Vini naturali e salumi artigianali - il resoconto


Fatemelo dire, le serate domenicali con buoni vini ed ottima compagnia mi stavano cominciando a mancare. Sarà che nella scorsa stagione si era formato un bel gruppo, sarà che lo stesso gruppo si continua man mano ad ampliare, sarà che ogni bottiglia stappata e condivisa è sempre una bella esperienza ma insomma dopo oltre due mesi dall’ultima occasione, questa prima serata del 2011-2012 me la sono goduta forse più di ogni altra. La speranza è che nelle prossime si possa stare ancora meglio e che il gruppo, che ringrazio per la costanza, si allarghi sempre di più.

Abbiamo ricominciato con un abbinamento cibo-vino, non esclusivamente dal punto di vista tecnico perché mangiare e bere con uno schema in mano è quanto meno poco realistico. Senza nulla togliere agli incroci tra caratteristiche organolettiche, ciò che più mi interessa è l’idea di abbinamento intesa come viatico al godimento gustativo, magari con un tocco di irrazionalità, un filo di tradizione, una manciata di azzardo. D’altronde chi si è imparato a conoscermi sa ormai bene che il senso delle mie scelte tende a dare luce a produttori controversi, originali ed a volte anarchici. Magari i loro vini possono lasciare perplessi in qualche caso ma di sicuro non lasciano indifferenti. Quest’anno ancor di più questo tipo di approccio sarà il comun denominaotre delle nostre serate.
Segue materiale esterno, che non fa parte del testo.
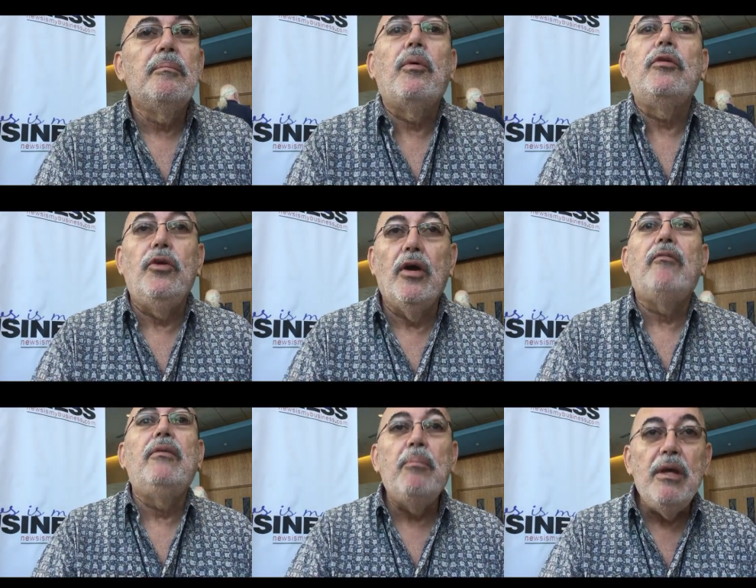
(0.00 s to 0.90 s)
but do you
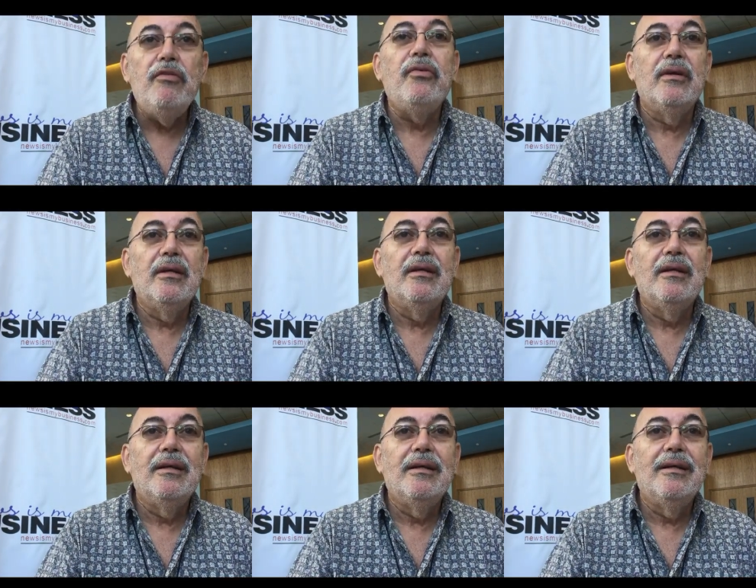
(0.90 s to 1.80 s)
have the beef?"
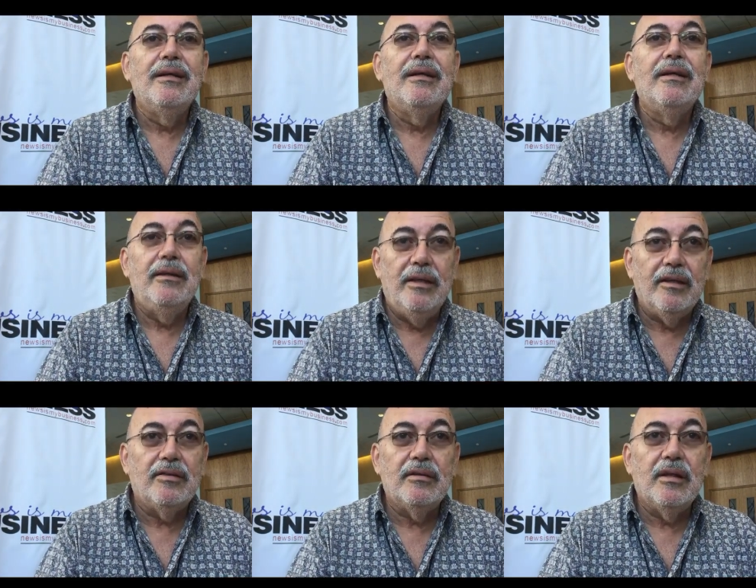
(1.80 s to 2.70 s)

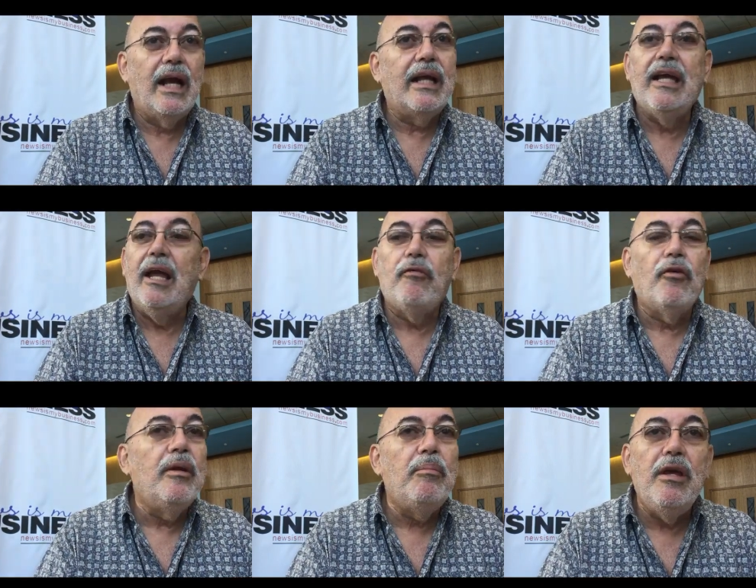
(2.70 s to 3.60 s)
Yes, I came
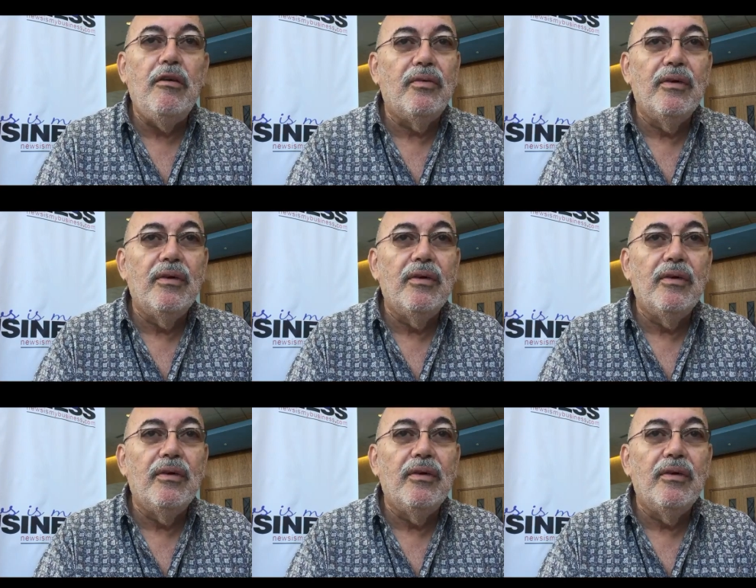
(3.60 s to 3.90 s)
for the beef.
E per la prima, l’abbinamento è stato tra vini naturali e salumi artigianali, due mondi che a livello alimentare probabilmente dovrebbero essere la normalità, invece, nonostante molti sforzi da parte di qualche viticultore ed allevatore, sono ancora l’eccezione, laddove la regola è il sottostare all’industria alimentare degli allevamenti intensivi, degli erbicidi in vigna e del gusto standardizzato. Vediamo allora come questi vini che rispettano la natura e la salute dell’uomo hanno saputo affiancarsi al sapore indimenticabile dei salumi artigianali regionali selezionati presso DOL, bottega di Centocelle grazie alla quale è possibile portare sulle nostre tavole (senza spese folli) prodotti riscoperti della nostra terra.
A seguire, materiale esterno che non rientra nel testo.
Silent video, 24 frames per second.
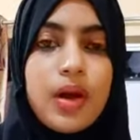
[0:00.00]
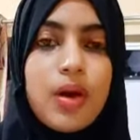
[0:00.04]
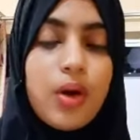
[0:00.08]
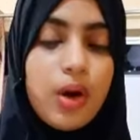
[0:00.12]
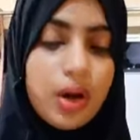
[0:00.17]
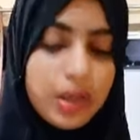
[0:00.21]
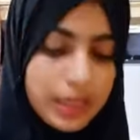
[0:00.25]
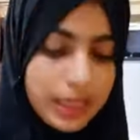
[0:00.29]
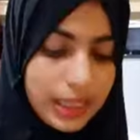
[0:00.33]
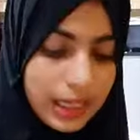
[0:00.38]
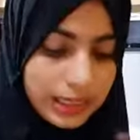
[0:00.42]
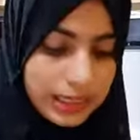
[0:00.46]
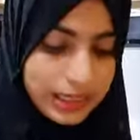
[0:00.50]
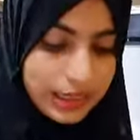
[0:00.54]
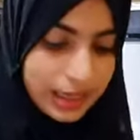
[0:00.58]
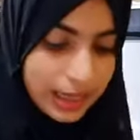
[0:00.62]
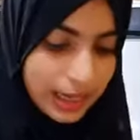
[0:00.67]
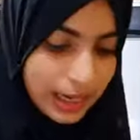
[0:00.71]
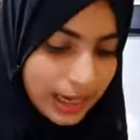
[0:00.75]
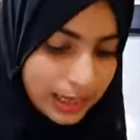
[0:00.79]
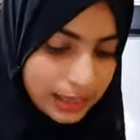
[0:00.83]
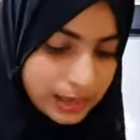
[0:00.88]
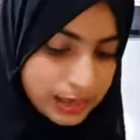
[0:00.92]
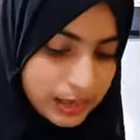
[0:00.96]
On the other
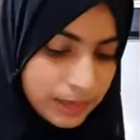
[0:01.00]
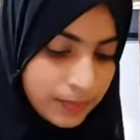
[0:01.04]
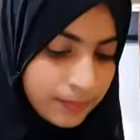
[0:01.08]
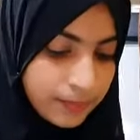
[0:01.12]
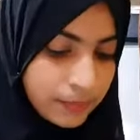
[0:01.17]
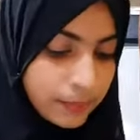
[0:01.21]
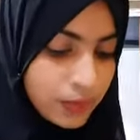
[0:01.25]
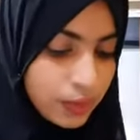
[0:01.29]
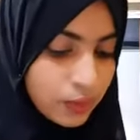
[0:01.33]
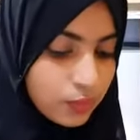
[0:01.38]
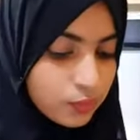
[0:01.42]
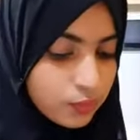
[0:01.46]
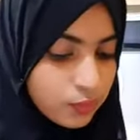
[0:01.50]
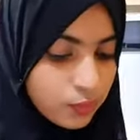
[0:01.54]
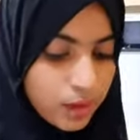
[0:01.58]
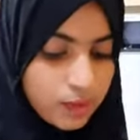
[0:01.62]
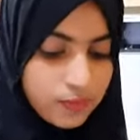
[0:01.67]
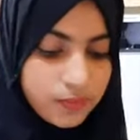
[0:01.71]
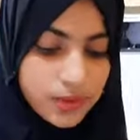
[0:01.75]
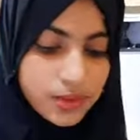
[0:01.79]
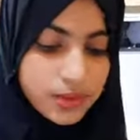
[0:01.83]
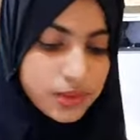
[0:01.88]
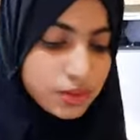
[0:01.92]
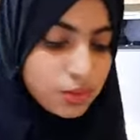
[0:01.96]
hand,
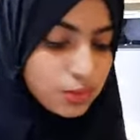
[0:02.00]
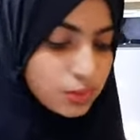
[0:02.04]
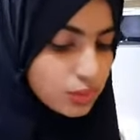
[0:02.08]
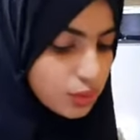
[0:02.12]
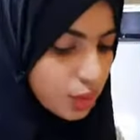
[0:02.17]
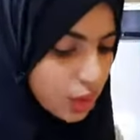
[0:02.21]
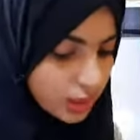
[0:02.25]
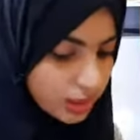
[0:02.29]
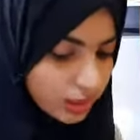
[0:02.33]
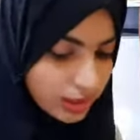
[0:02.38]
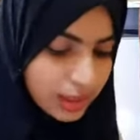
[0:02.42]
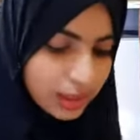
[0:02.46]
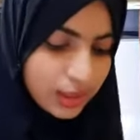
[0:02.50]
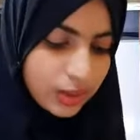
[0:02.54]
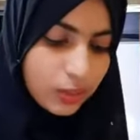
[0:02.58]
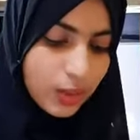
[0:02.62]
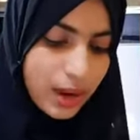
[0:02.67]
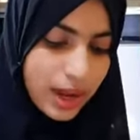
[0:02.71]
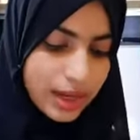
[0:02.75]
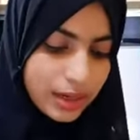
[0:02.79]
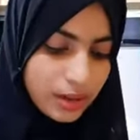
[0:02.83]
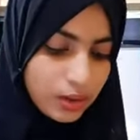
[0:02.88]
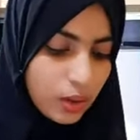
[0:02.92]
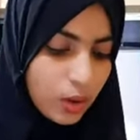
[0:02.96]
verb which do not
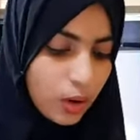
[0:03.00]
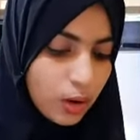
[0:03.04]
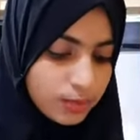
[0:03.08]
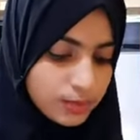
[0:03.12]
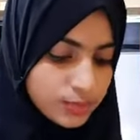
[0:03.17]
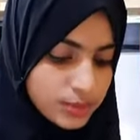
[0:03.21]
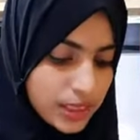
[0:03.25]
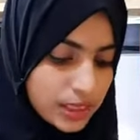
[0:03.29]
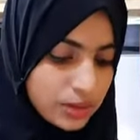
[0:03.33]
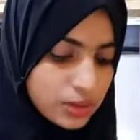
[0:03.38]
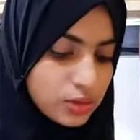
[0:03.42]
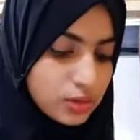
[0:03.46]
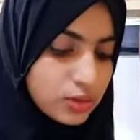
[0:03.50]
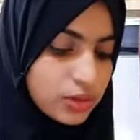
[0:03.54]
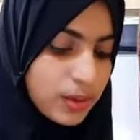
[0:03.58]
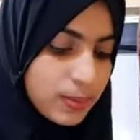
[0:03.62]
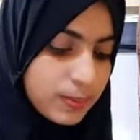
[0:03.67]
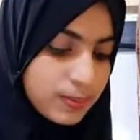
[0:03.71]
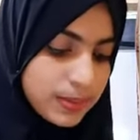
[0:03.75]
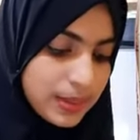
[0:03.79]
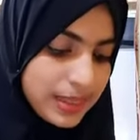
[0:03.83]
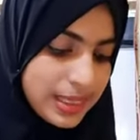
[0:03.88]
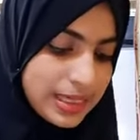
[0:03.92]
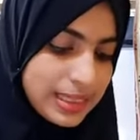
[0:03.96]
require object to
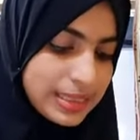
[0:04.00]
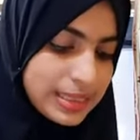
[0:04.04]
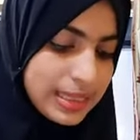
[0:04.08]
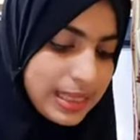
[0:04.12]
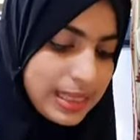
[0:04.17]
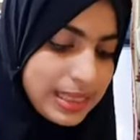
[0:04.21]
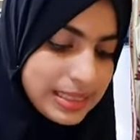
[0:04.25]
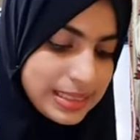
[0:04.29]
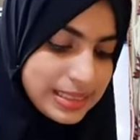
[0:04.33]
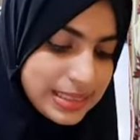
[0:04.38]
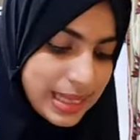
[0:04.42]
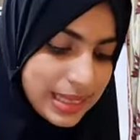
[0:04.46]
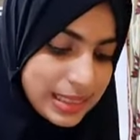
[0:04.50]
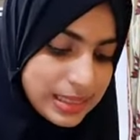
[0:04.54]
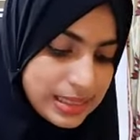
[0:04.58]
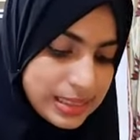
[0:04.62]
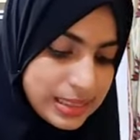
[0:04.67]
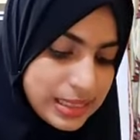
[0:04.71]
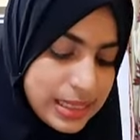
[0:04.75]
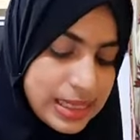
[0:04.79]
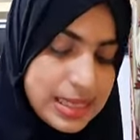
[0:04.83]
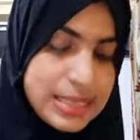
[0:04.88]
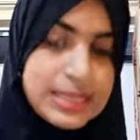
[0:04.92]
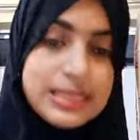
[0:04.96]
complete their
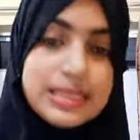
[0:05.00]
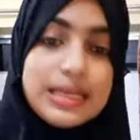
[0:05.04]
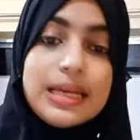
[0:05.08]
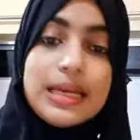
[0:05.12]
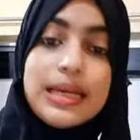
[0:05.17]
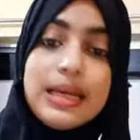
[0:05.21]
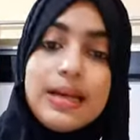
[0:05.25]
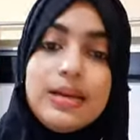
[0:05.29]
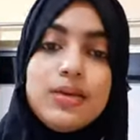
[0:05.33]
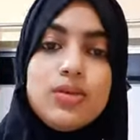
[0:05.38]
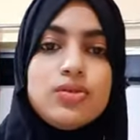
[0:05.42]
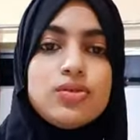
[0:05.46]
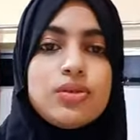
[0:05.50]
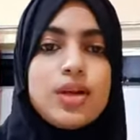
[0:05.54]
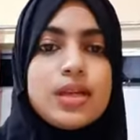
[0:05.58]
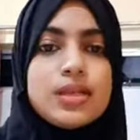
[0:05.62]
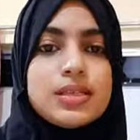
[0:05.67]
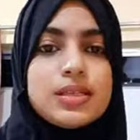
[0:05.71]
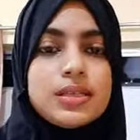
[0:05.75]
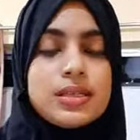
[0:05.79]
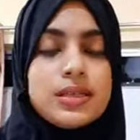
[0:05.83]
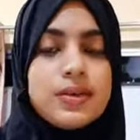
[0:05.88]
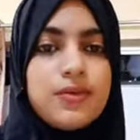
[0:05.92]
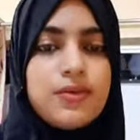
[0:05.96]
sense is
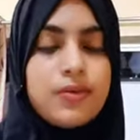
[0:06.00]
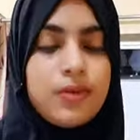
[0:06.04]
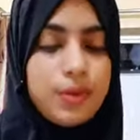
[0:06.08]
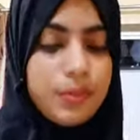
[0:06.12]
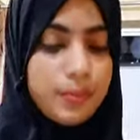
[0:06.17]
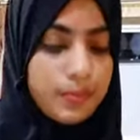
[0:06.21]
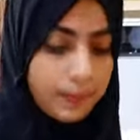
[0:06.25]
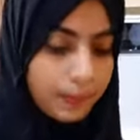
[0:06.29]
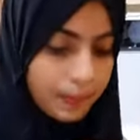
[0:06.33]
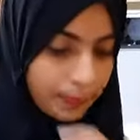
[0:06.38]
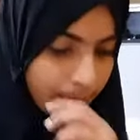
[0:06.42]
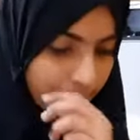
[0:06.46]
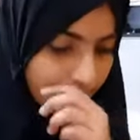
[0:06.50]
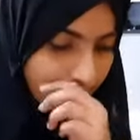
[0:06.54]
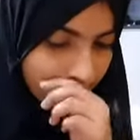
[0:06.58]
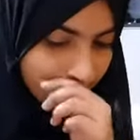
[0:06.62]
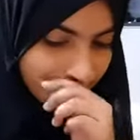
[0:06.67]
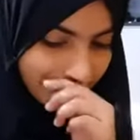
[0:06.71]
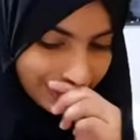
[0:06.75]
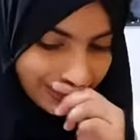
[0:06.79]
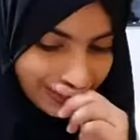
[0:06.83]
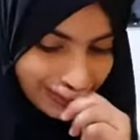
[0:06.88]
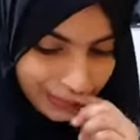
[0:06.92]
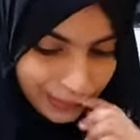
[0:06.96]
intransitive verb.
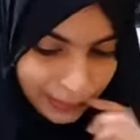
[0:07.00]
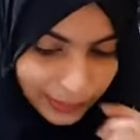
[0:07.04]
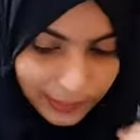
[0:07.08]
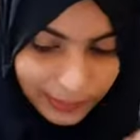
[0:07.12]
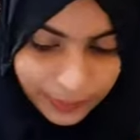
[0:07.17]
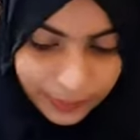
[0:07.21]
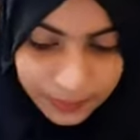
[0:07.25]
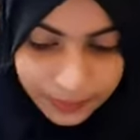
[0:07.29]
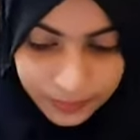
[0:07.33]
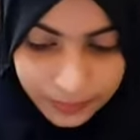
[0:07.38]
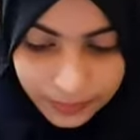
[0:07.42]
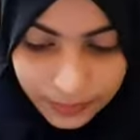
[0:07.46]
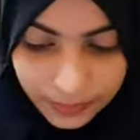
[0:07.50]
Okay,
1)      Lardo di San Nicola con Crémant de Loire – Chateau Pierre Bise

Molti non hanno il palato pronto a tutto e non mangiano il lardo, troppo viscido, troppo grasso, troppo esagerato. Dopo aver assaggiato il lardo di San Nicola, stagionato ed aromatizzato in provincia di Latina da pochissimi allevatori, anche i più scettici si sono ricreduti. Delicato e saporito, si mangia senza problemi anche da solo, risultando di una consistenza perfetta. Accompagnato al pane o alla pizza ovviamente prende sostanza e diventa un amuse-bouche quasi di lusso se abbinato al Crémant de Loire di Pierre Bise, un metodo classico da Chenin Blanc che, come in tutti i vini del geniale produttore di Savennieres, esprime al massimo le potenzialità infinite di questo vitigno, dando vita ad un insieme di freschezza, mineralità, complessita e generale gradevolezza. E’ uno spumante che non ha nulla da invidiare a qualche bollicina altisonante dal prezzo molto più elevato.
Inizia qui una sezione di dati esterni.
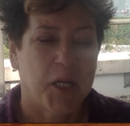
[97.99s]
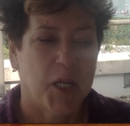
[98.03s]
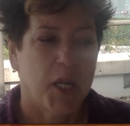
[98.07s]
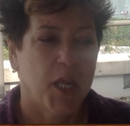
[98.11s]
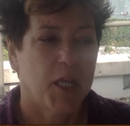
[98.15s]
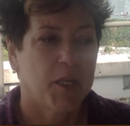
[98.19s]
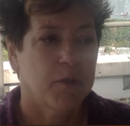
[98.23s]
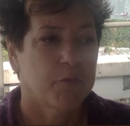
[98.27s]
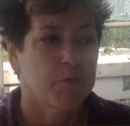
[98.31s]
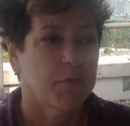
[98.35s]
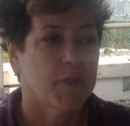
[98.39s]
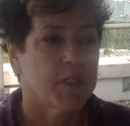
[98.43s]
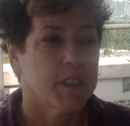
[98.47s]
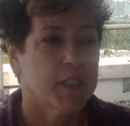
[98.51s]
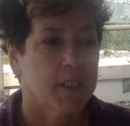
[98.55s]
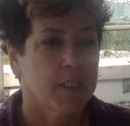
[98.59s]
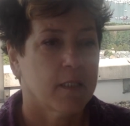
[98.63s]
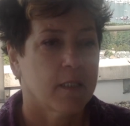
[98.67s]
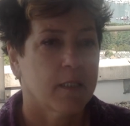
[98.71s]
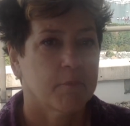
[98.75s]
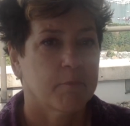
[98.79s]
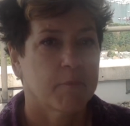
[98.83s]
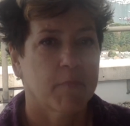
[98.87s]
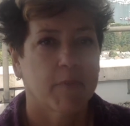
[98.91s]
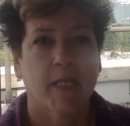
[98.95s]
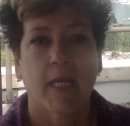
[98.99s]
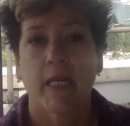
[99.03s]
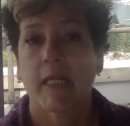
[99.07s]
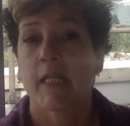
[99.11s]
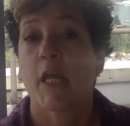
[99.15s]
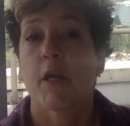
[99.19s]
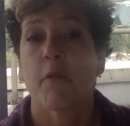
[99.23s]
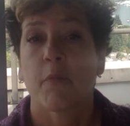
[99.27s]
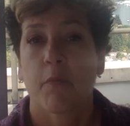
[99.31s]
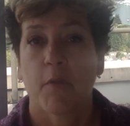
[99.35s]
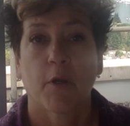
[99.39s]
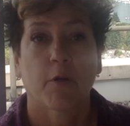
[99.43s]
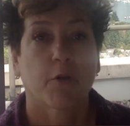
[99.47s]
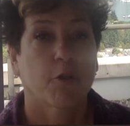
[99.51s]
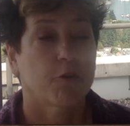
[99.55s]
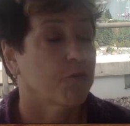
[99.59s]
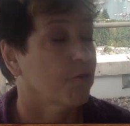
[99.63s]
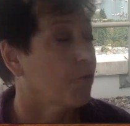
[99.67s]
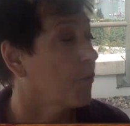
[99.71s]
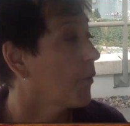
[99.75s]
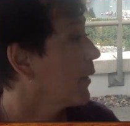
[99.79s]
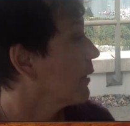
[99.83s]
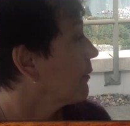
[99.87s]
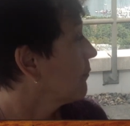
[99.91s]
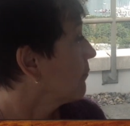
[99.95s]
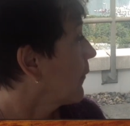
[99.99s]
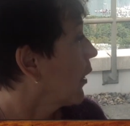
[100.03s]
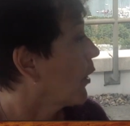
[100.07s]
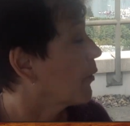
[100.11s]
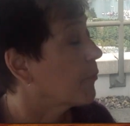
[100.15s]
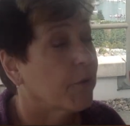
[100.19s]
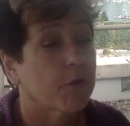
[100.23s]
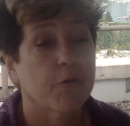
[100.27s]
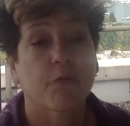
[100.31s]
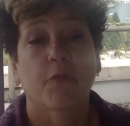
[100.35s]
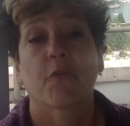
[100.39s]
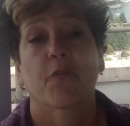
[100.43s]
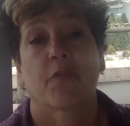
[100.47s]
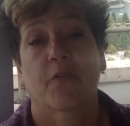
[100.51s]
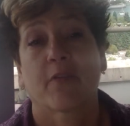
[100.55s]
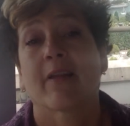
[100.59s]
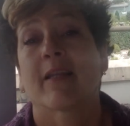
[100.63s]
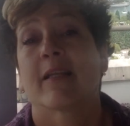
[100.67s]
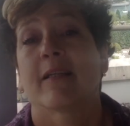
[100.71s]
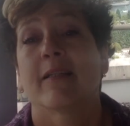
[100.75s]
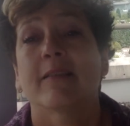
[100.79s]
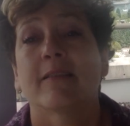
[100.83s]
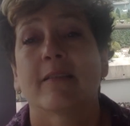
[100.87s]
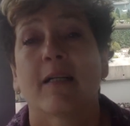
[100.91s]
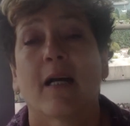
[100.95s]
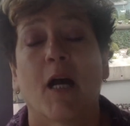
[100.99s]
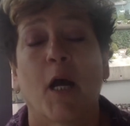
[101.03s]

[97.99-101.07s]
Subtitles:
And really getting out there and enjoying our beautiful city.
2)      Prosciutto di Campo Catino con Sassaia 2009 – La Biancara di Angiolino Maule

Una triste storia quella dei nostri prosciutti, confinati in anonimi banconi e marchiati chissà dove a tradire un’origine di cui non si hanno praticamente garanzie. Maiali che fanno il giro del mondo prima di arrivare a Parma o a Norcia o a San Daniele, venduti a prezzi spesso esosi e la cui qualità è un terno a lotto. E pensare che in tanti angoli d’Italia esistono tradizioni storiche di produzioni di prosciutto, come quella di Campo Catino, nel frusinate, che si distingue dal vicino (ed ottimo) Guarcino per un sapore più dolce e soprattutto perché i migliori sono destinati ad una leggera affumicatura con bacche di ginepro, come nel nostro caso. Un prosciutto che costituisce una portata a se stante ed il cui gusto intenso ma gentile richiama un bianco dalle simili caratteristiche. Il Sassaia di Maule, il guru dei vini naturali in Italia, con la sua leggera maturazione sulle bucce, la rotondità della Garganega ed il carattere del territorio intorno a Gambellara, viene ad hoc. Un vino che non stanca mai e con il quale si può pasteggiare senza sosta. Non ha aggiunta di solforosa quindi anche i rischi di mal di testa sono scongiurati.

3)      Salsiccia di Monte San Biagio con Rosso Frizzante 2009 – La Stoppa

Salame e vino rosso frizzante, d’altronde generazioni di emiliani che hanno bagnato col Lambrusco i loro culatelli e le loro mortadelle non erano degli sprovveduti. Un po’ di carbonica sgrassa la bocca ed il tannino leggero fa il resto, lasciando una sensazione di appagamento che a volte nessun piatto cucinato riesce ad offrire. L’omaggio alla tradizione lo facciamo deviando leggermente di strada, arriviamo nei Colli Piacentini, dove La Stoppa, azienda biodinamica Triple A, produce ottimi vini locali senza aggiunta di solforosa. Anche in quella zona il rosso frizzante è storico, ottenuto da Bonarda e Barbera, si chiama Gutturnio ma La Stoppa ha deciso da un paio di annate di uscire dalla DOC e chiamarlo semplicemente Rosso Frizzante. Che dire, è un vino dalla bevibilità compulsiva, dal frutto in evidenza corroborato dalla giusta acidità e dalla insospettabile morbidezza. Accompagna egregiamente la salsiccia, il cui sapore, forte ed elegante, carnoso e speziato, è difficile da descrivere a parole. Un’esperienza da fare.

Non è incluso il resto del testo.